== DATA FOR REVIEW ==

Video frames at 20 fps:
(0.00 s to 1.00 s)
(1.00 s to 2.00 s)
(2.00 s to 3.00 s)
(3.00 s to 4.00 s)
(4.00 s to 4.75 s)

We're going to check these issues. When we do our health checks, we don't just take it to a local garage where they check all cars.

==

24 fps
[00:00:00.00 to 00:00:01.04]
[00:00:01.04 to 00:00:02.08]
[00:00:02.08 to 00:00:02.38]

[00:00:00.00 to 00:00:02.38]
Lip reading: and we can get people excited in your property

---

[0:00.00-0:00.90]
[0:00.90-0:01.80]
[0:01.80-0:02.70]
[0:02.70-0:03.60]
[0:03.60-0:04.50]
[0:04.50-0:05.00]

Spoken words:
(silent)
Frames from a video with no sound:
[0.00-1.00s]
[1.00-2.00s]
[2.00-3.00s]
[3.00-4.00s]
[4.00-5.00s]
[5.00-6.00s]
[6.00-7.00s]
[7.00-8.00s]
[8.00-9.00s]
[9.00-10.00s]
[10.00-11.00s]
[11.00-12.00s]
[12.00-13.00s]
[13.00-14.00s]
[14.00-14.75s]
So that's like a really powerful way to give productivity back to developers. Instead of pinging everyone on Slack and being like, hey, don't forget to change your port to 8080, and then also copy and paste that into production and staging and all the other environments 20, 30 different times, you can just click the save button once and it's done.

== DIRECTIONS FOR THIS TASK ==
Reproduce exactly the section above that begins at the line containing "[6.00-7.00s]" and ends at the line containing "[13.00-14.00s]", leaving out all other lines.

== TASK RESULT ==
[6.00-7.00s]
[7.00-8.00s]
[8.00-9.00s]
[9.00-10.00s]
[10.00-11.00s]
[11.00-12.00s]
[12.00-13.00s]
[13.00-14.00s]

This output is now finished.